S. marginatus has a dark "V" at the caudal base with a hyaline tail. It also posesses small and large round spots. On this fish photo, I cannot tell about the tail in how it is formed since it is cut off. As for body spotting, I see small bars and spots, suggesting a compressus group member. The angle that the body is shown is slightly bent so can't tell much from that either. My recommendation is get a better, clearer photo without angle.


----------



## Husky_Jim (May 26, 2003)

As i can see and Frank jas also stated the spots on the fish are extended forming short stripes which isn't a Marginatus characteristic.

Frank here is the tail of this fish as posted in another post......

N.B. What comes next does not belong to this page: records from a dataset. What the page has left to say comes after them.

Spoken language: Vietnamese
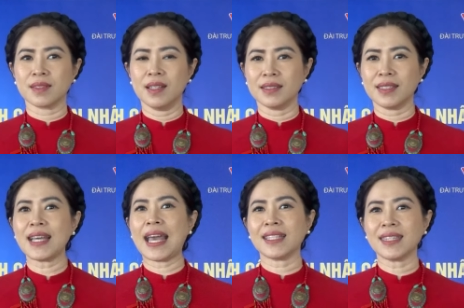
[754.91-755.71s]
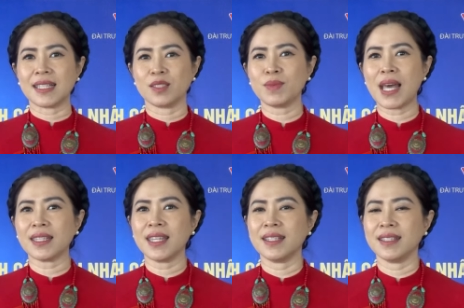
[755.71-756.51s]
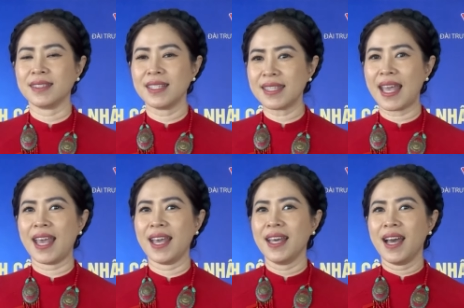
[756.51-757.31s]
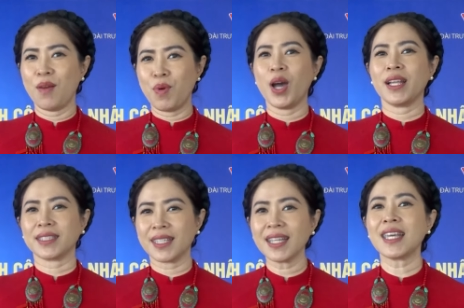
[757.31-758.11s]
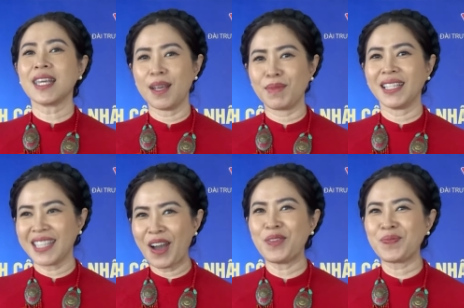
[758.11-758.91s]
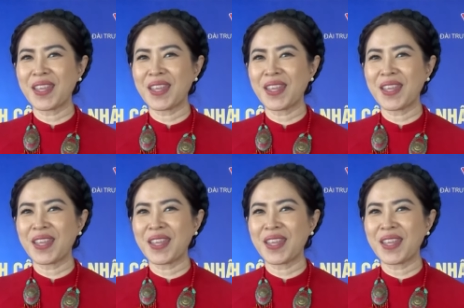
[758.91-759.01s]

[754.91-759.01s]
ở tất cả các tỉnh chúng ta có thể chia sẻ, học hỏi, kết kinh nghiệm lẫn nhau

What do you think Frank?I would say more Compressus than Altuvei....


----------



## hastatus (Jan 16, 2003)

If the fish has a black border edge as I see in the photo, yes, it would remove it from being S. marginatus. I would hate to call it an S. rhombeus subadult or compressus member without a better photo.


----------



## Kilohead36 (Feb 11, 2004)

Here's a much better and clearer picture of my fish..I have been pulling my hair out trying to get a clear picture..It was always the wrong angle or my plant blocked him or he hid behind the driftwood..Hastus I hope this give a better idea..


----------



## hastatus (Jan 16, 2003)

From the barred pattern and spots, very likely S. compressus.


----------



## Kilohead36 (Feb 11, 2004)

Thanks finally for helping me out..It took me days to get a decent pic for a ref. shot..By the way his teeth are enormous which isnt really depicted in photo..Once I appreciate your help..


----------



## hastatus (Jan 16, 2003)

ID completed.


----------